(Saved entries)
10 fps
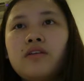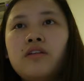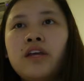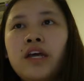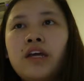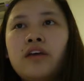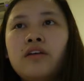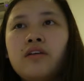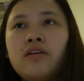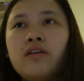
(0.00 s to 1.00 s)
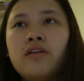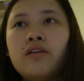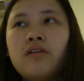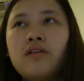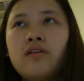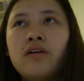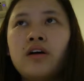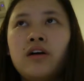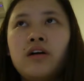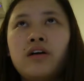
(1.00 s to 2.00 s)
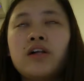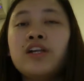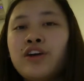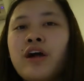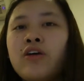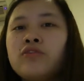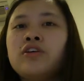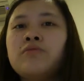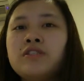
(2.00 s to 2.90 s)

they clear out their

---

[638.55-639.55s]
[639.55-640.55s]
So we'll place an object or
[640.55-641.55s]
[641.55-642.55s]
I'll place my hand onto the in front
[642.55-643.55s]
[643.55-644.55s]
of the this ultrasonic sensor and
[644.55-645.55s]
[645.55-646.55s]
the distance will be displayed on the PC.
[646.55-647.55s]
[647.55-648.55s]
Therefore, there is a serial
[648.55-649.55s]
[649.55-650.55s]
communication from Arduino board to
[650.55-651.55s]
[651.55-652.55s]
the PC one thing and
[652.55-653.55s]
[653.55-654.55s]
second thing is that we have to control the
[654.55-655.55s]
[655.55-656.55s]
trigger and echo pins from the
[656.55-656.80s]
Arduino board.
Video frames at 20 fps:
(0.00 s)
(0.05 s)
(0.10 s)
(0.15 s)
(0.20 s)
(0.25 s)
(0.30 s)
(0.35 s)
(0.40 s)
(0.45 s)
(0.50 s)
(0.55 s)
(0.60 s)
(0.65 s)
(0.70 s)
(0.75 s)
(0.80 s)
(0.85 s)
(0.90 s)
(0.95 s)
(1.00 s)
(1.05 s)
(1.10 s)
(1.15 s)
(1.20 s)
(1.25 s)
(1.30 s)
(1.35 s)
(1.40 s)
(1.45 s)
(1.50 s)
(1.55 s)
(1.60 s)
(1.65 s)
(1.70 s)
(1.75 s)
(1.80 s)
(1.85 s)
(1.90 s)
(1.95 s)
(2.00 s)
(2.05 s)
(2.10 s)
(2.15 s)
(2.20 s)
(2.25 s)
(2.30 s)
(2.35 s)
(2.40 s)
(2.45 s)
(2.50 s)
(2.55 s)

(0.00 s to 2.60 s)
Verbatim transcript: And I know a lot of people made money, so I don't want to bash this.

==

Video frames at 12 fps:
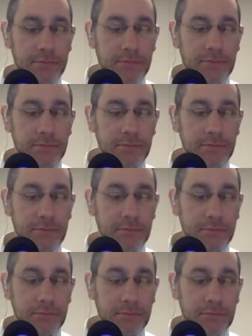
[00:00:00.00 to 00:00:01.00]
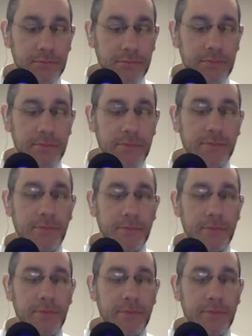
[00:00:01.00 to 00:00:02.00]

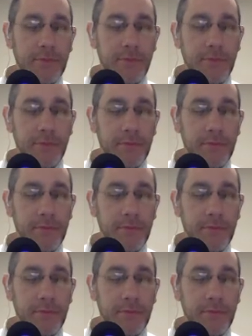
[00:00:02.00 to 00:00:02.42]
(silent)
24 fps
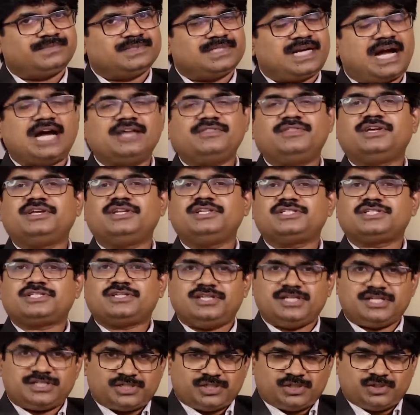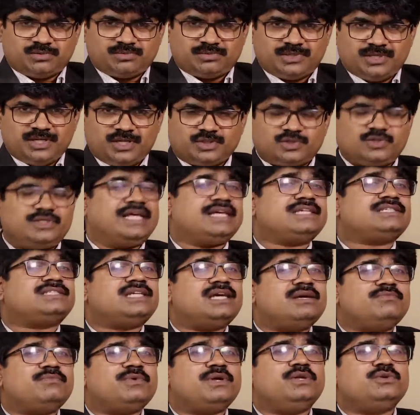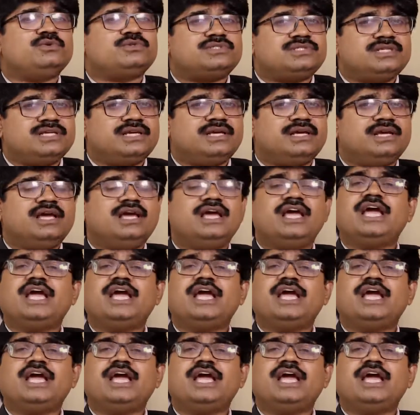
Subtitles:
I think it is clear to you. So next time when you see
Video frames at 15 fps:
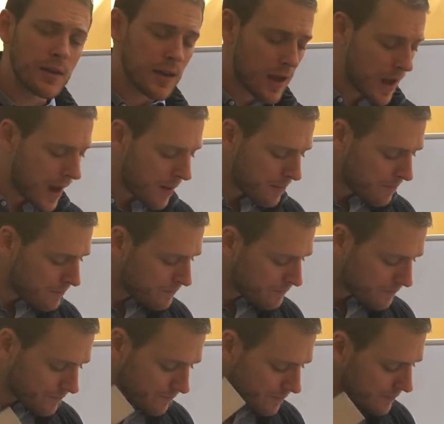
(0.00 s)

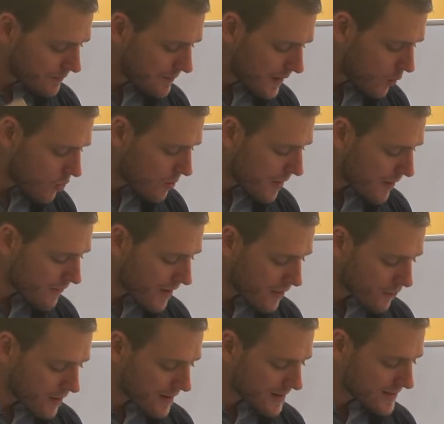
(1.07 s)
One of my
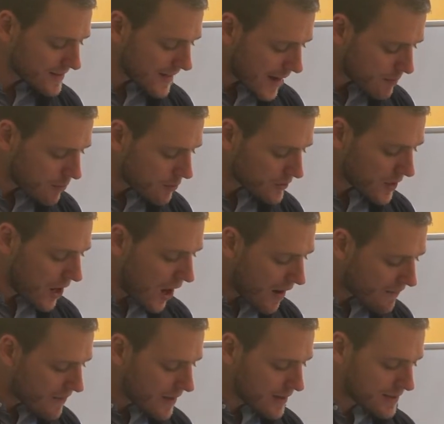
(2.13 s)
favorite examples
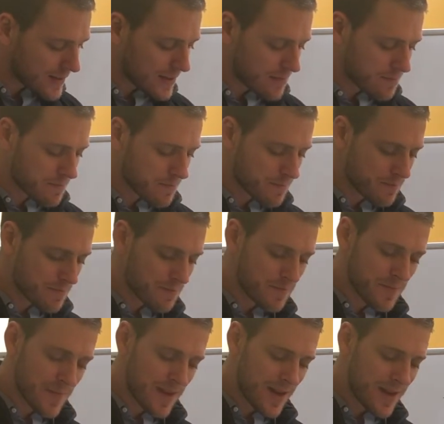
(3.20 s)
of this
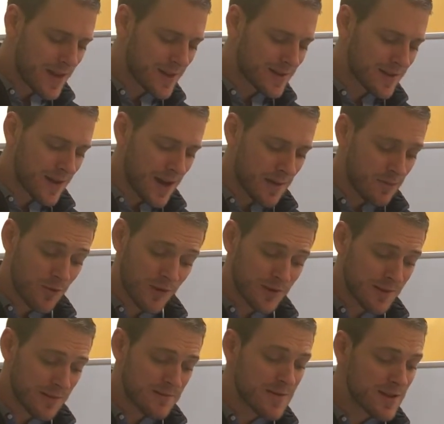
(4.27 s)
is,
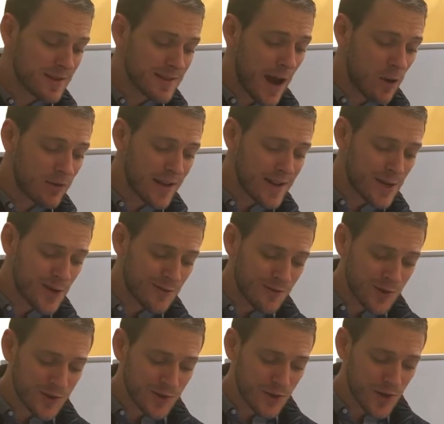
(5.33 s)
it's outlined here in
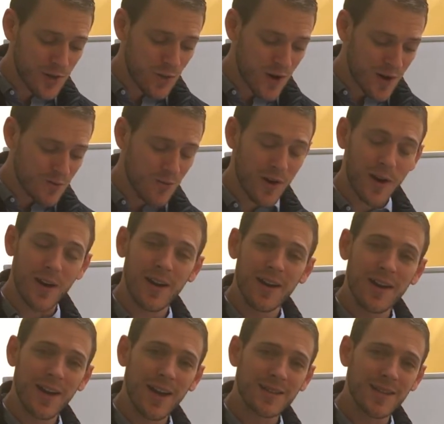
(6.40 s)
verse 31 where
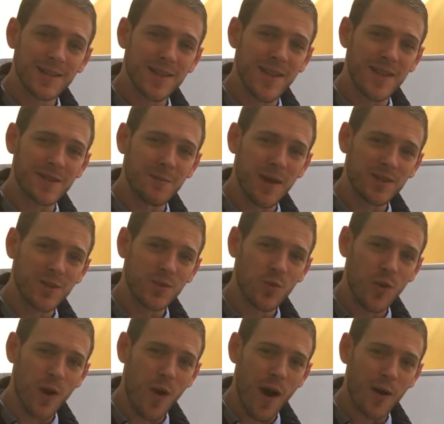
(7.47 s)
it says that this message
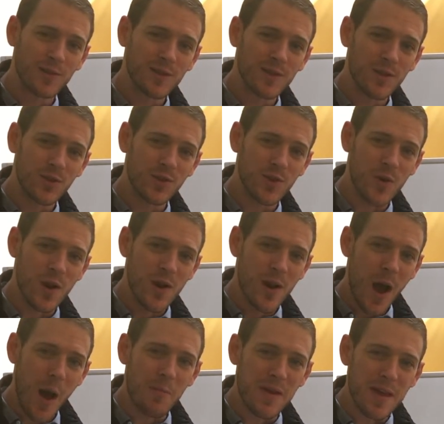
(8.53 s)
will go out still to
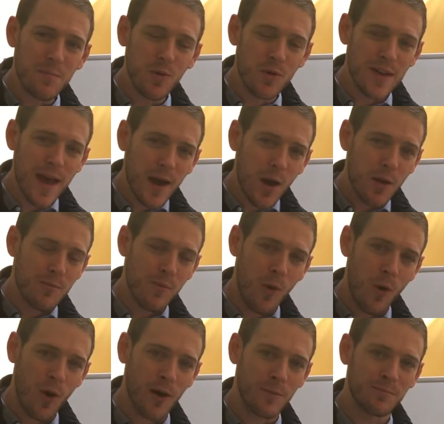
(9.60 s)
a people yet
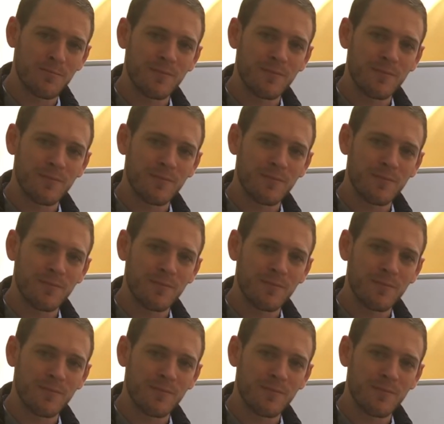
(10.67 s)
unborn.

- _TASK DETAILS_
Write down again, exactly as given, only the lines above that fall from the line with "[656.55-656.80s]" to the line with "Verbatim transcript: And", inclusive.

- _RESPONSE FOR THIS EXERCISE_
[656.55-656.80s]
Arduino board.
Video frames at 20 fps:
(0.00 s)
(0.05 s)
(0.10 s)
(0.15 s)
(0.20 s)
(0.25 s)
(0.30 s)
(0.35 s)
(0.40 s)
(0.45 s)
(0.50 s)
(0.55 s)
(0.60 s)
(0.65 s)
(0.70 s)
(0.75 s)
(0.80 s)
(0.85 s)
(0.90 s)
(0.95 s)
(1.00 s)
(1.05 s)
(1.10 s)
(1.15 s)
(1.20 s)
(1.25 s)
(1.30 s)
(1.35 s)
(1.40 s)
(1.45 s)
(1.50 s)
(1.55 s)
(1.60 s)
(1.65 s)
(1.70 s)
(1.75 s)
(1.80 s)
(1.85 s)
(1.90 s)
(1.95 s)
(2.00 s)
(2.05 s)
(2.10 s)
(2.15 s)
(2.20 s)
(2.25 s)
(2.30 s)
(2.35 s)
(2.40 s)
(2.45 s)
(2.50 s)
(2.55 s)

(0.00 s to 2.60 s)
Verbatim transcript: And I know a lot of people made money, so I don't want to bash this.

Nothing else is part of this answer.